The analyst argues that everything depends on the objective of an operation.
“If you get involved in a military operation – either you want the regime changed – like you want President Gaddafi and Assad out, or you want to go in there just to protect people and keep the peace. There are several reasons and you need to clear objectives. But it’s an easy boundary to cross which takes you in a situation like you have in Iraq or Afghanistan,” he said.
It’s still not clear whether it would be in Britain’s interests to intervene in Syria according to military analysts.
“Strategically I think everybody is, probably, quite scared of getting involved in another occupation of the Middle Eastern country. I don’t know whether this involvement is inevitable. In all depends whether the war is worth fighting. President Assad, a friend of Russia, a friend of Iran, maybe potentially a useful conduit to communicate with Iran or Russia. President Gadhafi was a friend of nobody actually,” the expert said.

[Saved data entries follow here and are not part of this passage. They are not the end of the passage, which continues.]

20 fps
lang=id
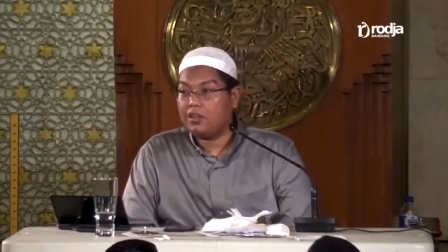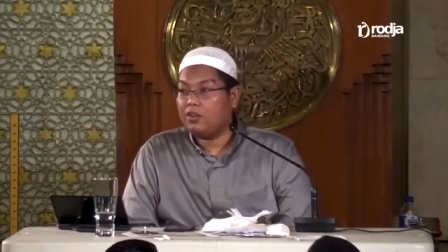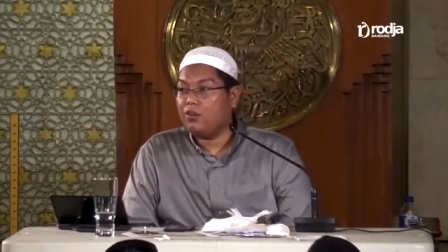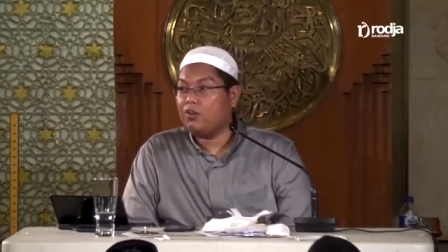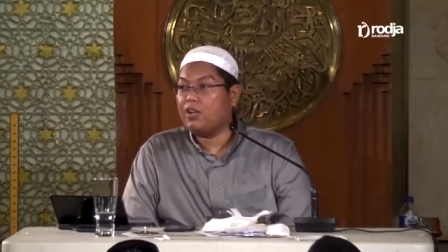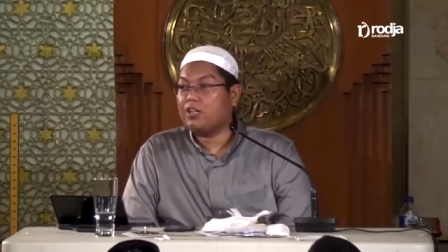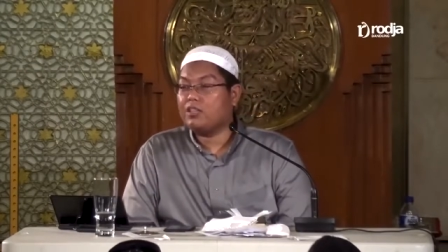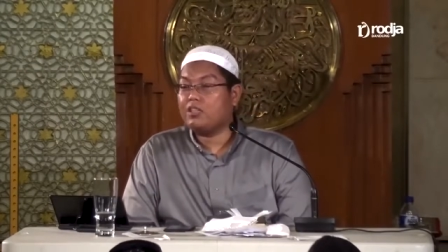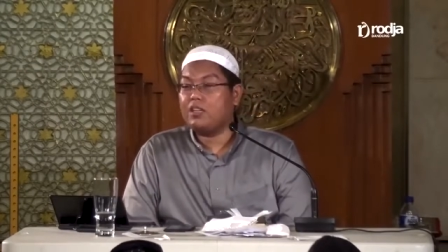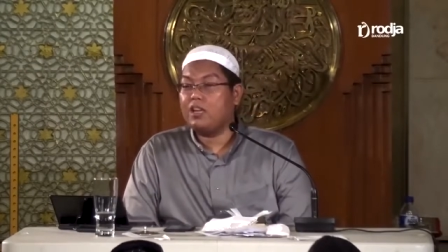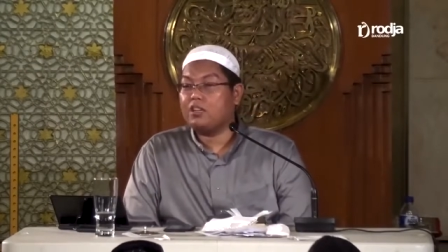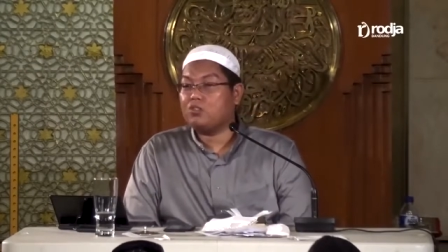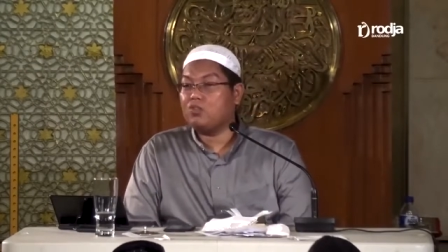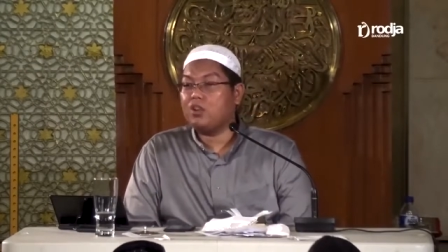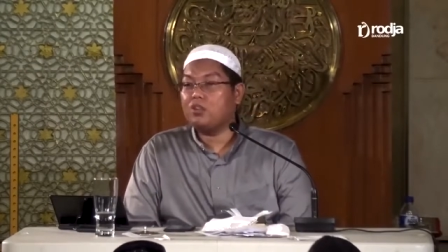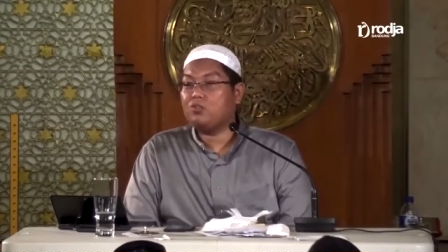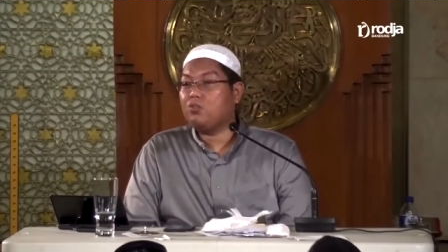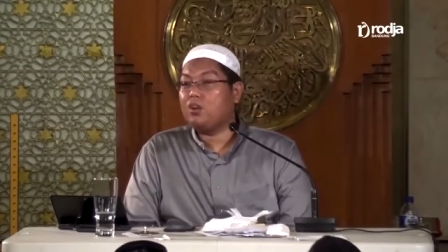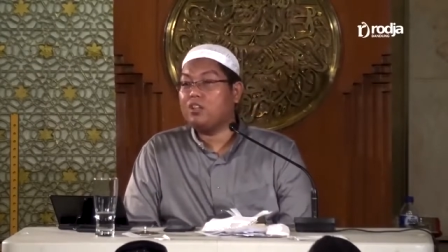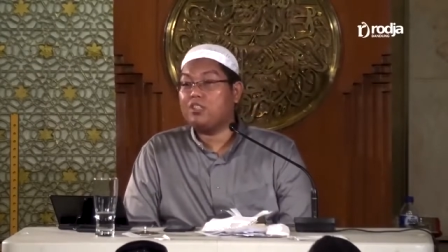Ada orang tidak
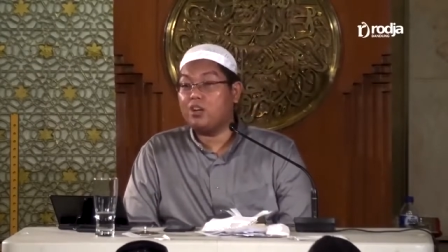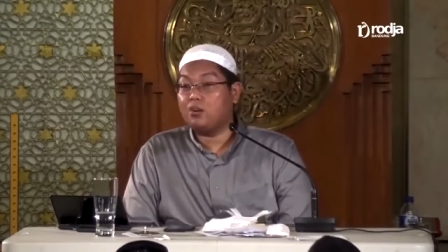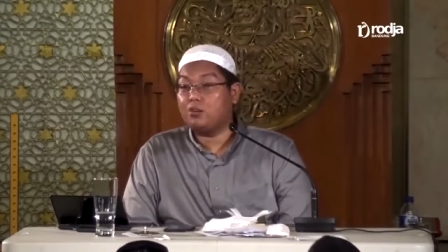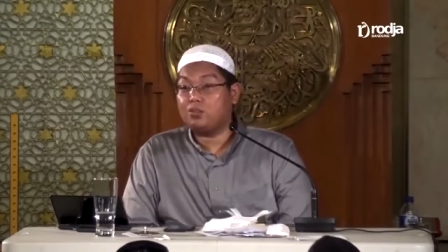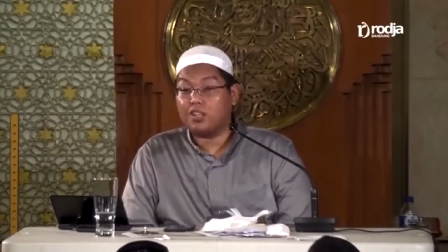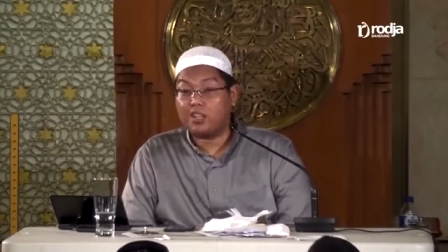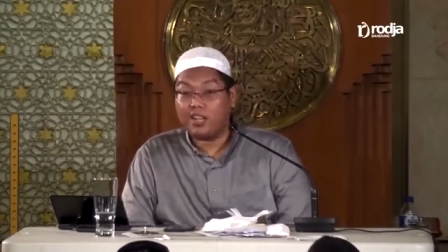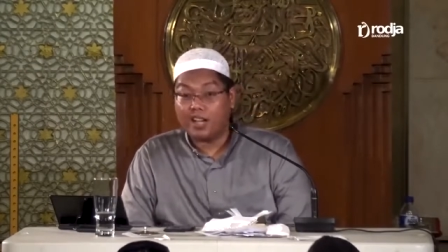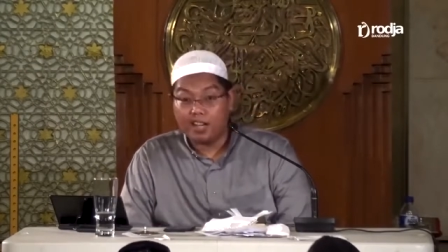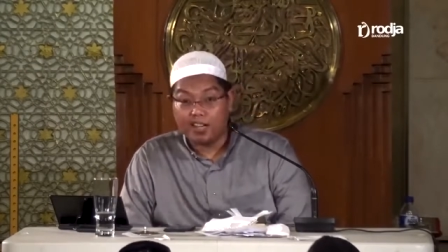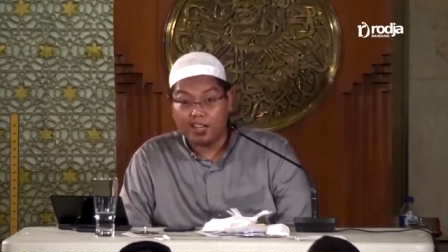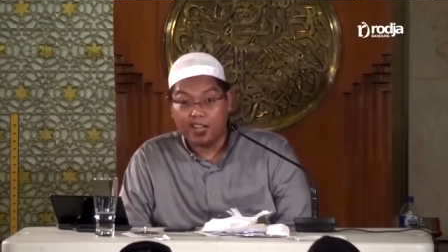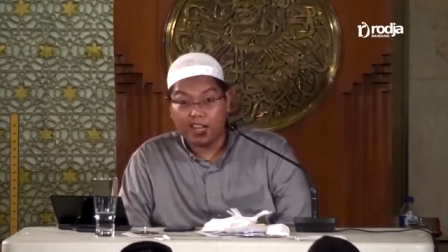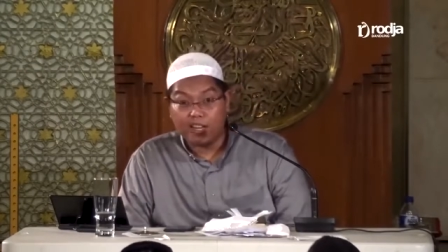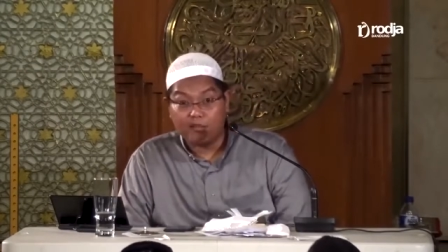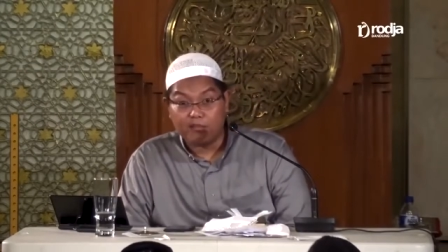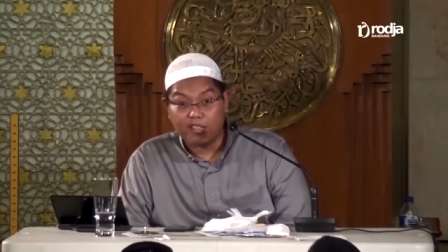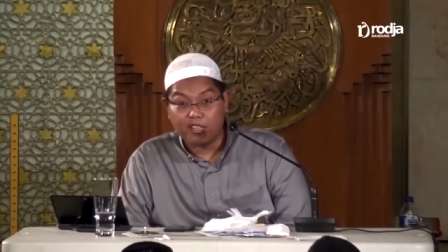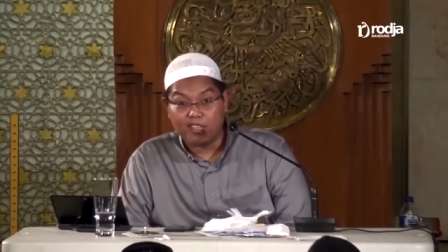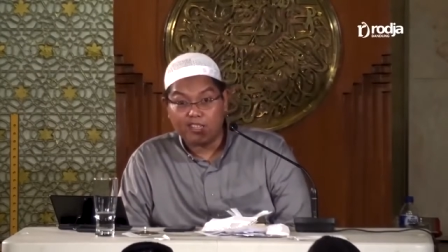sholat juga jago tenaga
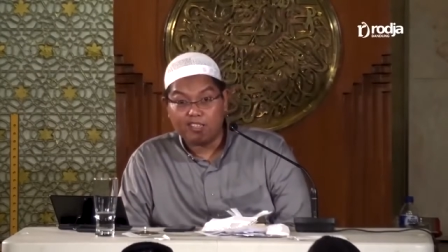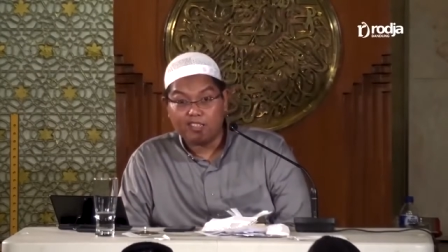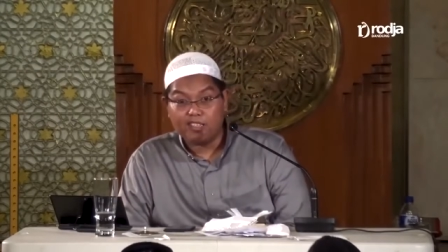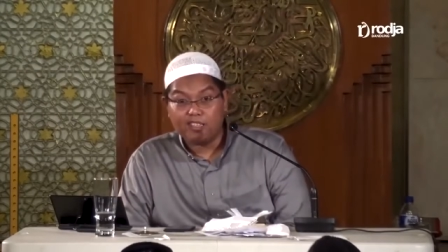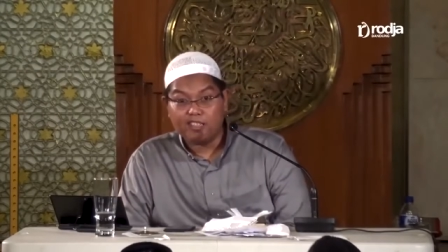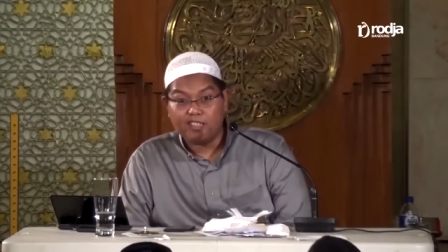dalam ya.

Meanwhile, the US top military officer has told the Senate Committee that Obama Administration is deliberating whether to use military power in Syria.
Army General Martin Dempsey said during Congressional testimony that he has provided president Obama with options for the use of force in Syria.
Dempsey used the term “kinetic” strikes and added the issue was under deliberation inside the agencies of government.
Meanwhile, the US Secretary of State John Kerry recently visited refugee camps for Syrians in neighboring Jordan and expressed concern at the plight of those fleeing the bloodshed.
“And this is building into one of the greatest humanitarian crisis on the face of the planet as getting worse by the day, not better,” Kerry said.
Russia, Assad’s most powerful foreign backer, and the US, want peace talks in Geneva to try to agree the ceasefire and the makeup of a transitional government. But a British government source has told Reuters that the peace conference may not happen until next year if at all. He also said that the UK has dropped plans to arm Syrian rebels and believes that Bashar Assad might survive in office for years.